Cementing Osseointegration Implants Results in Loosening: Case Report and Review of Literature.

Skeletal transcutaneous osseointegration was performed on a 54-year-old female transfemoral amputee. None of the available osseointegration implants achieved press-fit stability, so an implant was cemented in position. Although initially stable, by six months the patient reported painful loading and radiographs revealed cement mantle lucency. The osseointegration implant was removed, antibiotics were delivered via implanted spacer and intravenously, and revision osseointegration three months later achieved appropriate immediate press-fit stability. Cemented transcutaneous osseointegration implants loosen within one year. Osseointegration is only successful when bone grows directly onto the implant.

Introduction

The most common rehabilitation solution for lower extremity amputation is a skin suspension suction socket. Problems with this mechanism include skin ulcers, intolerable perspiration, pain, and limb size fluctuation, leading to prosthesis disuse or requiring frequent socket refitting [1].

Skeletal transcutaneous osseointegration (STOI) solves many of these issues by reducing skin abrasion and transferring energy directly to the skeleton. A recent review compares the currently available implants and summarizes the clinical principles and outcomes [2]. The first long-term successful STOI was performed in 1990. Patients with STOI prostheses usually have faster timed up and go, longer six-minute walk test, and reduced metabolic demand compared to amputees in a socket [3]. Infection and periprosthetic fracture are the two most prominent concerns, and both occur in approximately 5% of patients. Infection is managed with irrigation and debridement; if only superficial or soft tissue is affected, implants may be retained.
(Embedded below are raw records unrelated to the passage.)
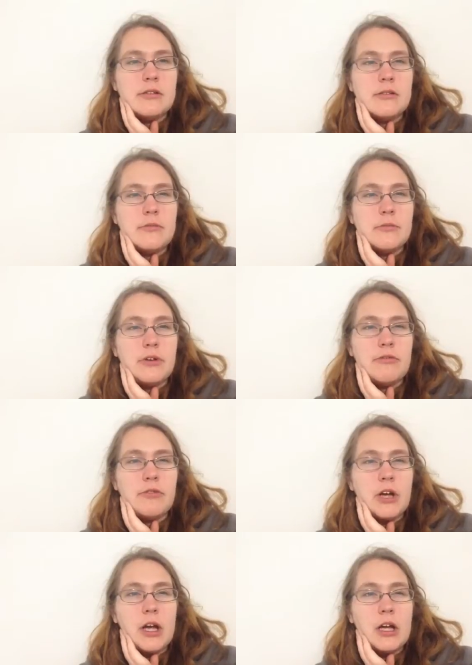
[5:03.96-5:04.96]
7.5,
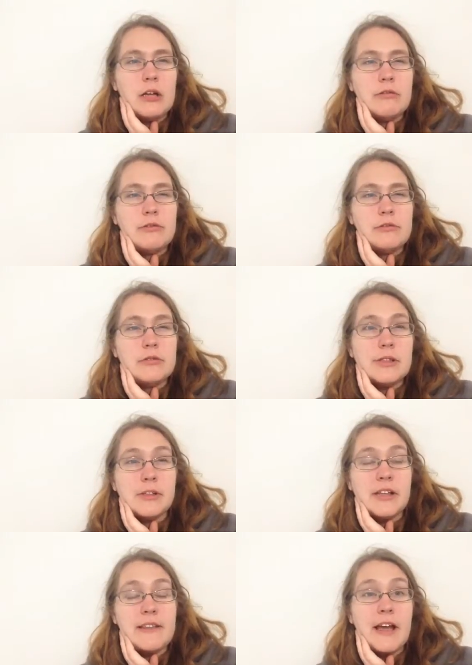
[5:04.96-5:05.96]

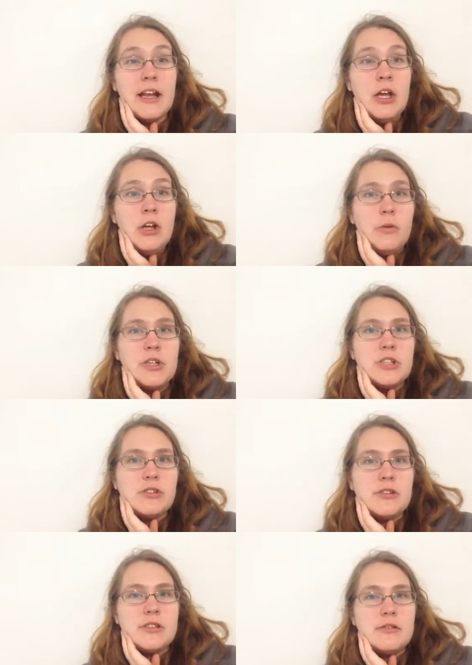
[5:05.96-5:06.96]
something like that, which
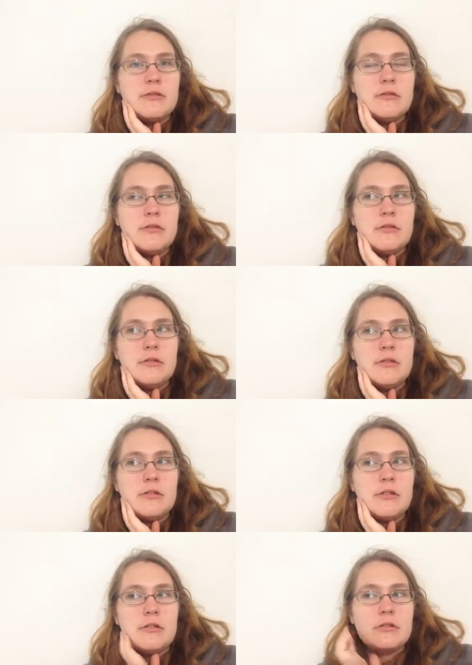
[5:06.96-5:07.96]
is
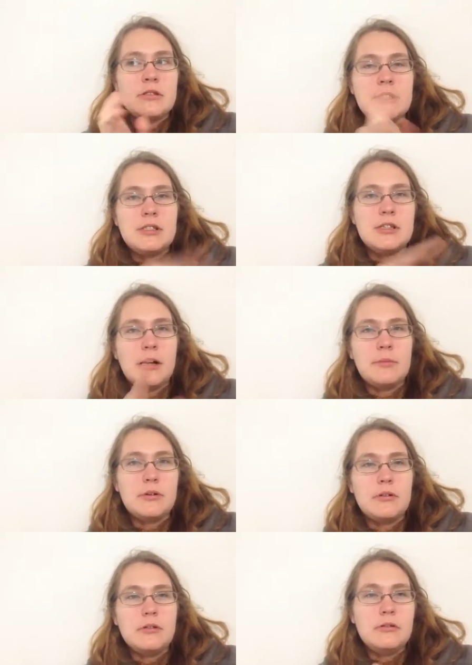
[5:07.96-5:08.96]

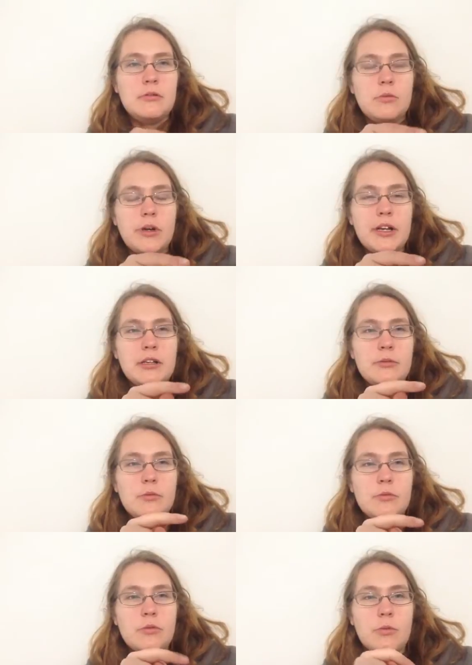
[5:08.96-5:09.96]
double what it
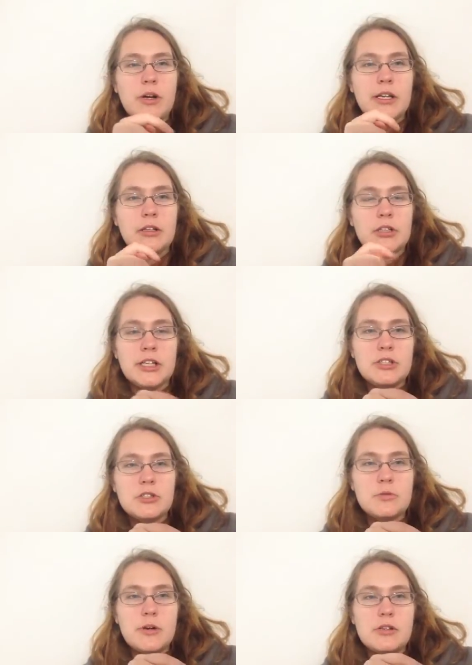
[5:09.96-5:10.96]
the one in
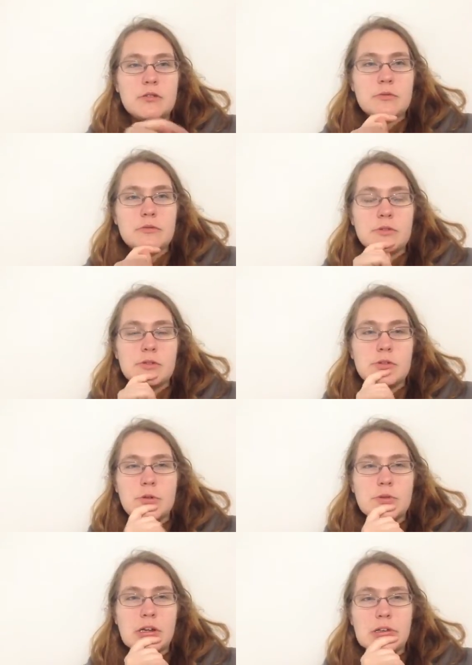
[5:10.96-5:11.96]
Christchurch was, which was so
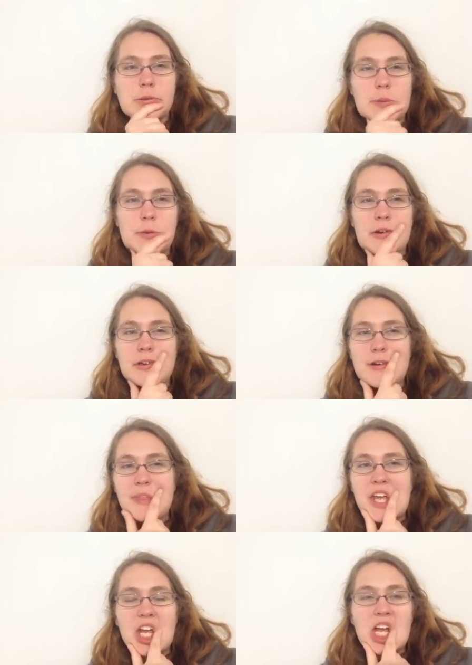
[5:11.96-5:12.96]
it was like a three point
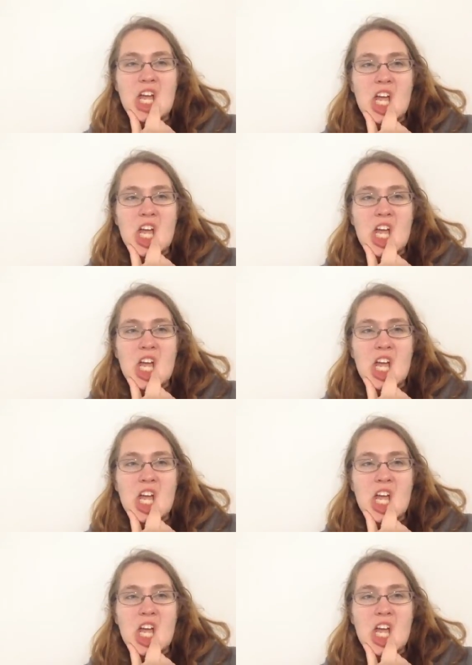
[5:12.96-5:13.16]
something,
If the implant or surrounding bone is infected, the implant may need to be removed, with an antibiotic implant placed along with supplemental parenteral antibiotic delivery. Eventual revision osseointegration can be considered once the infection is eradicated. For fractures occurring around press-fit osseointegration implants, routine fracture management (reconstruction plate and screws or dynamic hip screw stabilization) with implant retention has been uniformly successful, and patients remain more active after recovery than before osseointegration [4,5]. No complications requiring proximal amputation have occurred with press-fit style implants.

As with any new evolving technology, unexpected challenges arise, leading to adverse outcomes. This article describes a case of implant-bone canal size mismatch, attempted intraoperative salvage using cement (polymethylmethacrylate, PMMA), with eventual loosening and infection requiring revision surgeries. A discussion of related principles is also presented.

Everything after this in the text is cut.